→ **Supplied records**
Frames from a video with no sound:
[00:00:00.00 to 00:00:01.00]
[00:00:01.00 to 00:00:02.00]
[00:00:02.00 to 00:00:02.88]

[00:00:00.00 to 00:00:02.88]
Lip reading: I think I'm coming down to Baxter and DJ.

---

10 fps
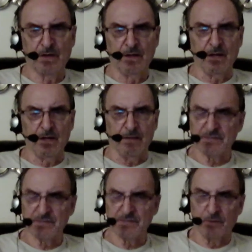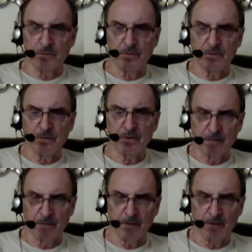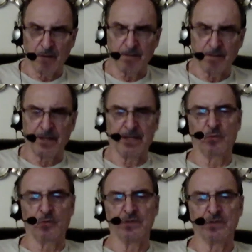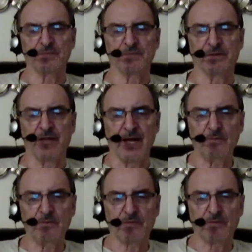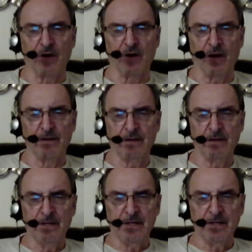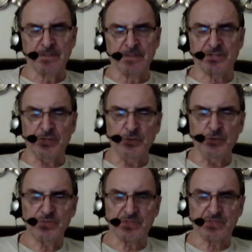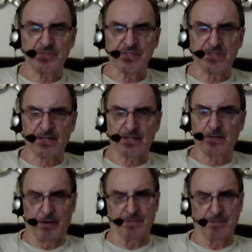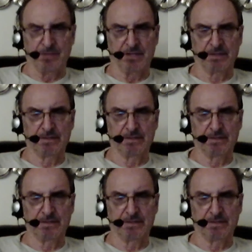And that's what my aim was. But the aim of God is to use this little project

→ **Requirement**
Looking at the data above, return every line from the one with "[00:00:00.00 to 00:00:01.00]" down to the one with "Lip reading: I", exactly and inclusively.

→ **Result**
[00:00:00.00 to 00:00:01.00]
[00:00:01.00 to 00:00:02.00]
[00:00:02.00 to 00:00:02.88]

[00:00:00.00 to 00:00:02.88]
Lip reading: I think I'm coming down to Baxter and DJ.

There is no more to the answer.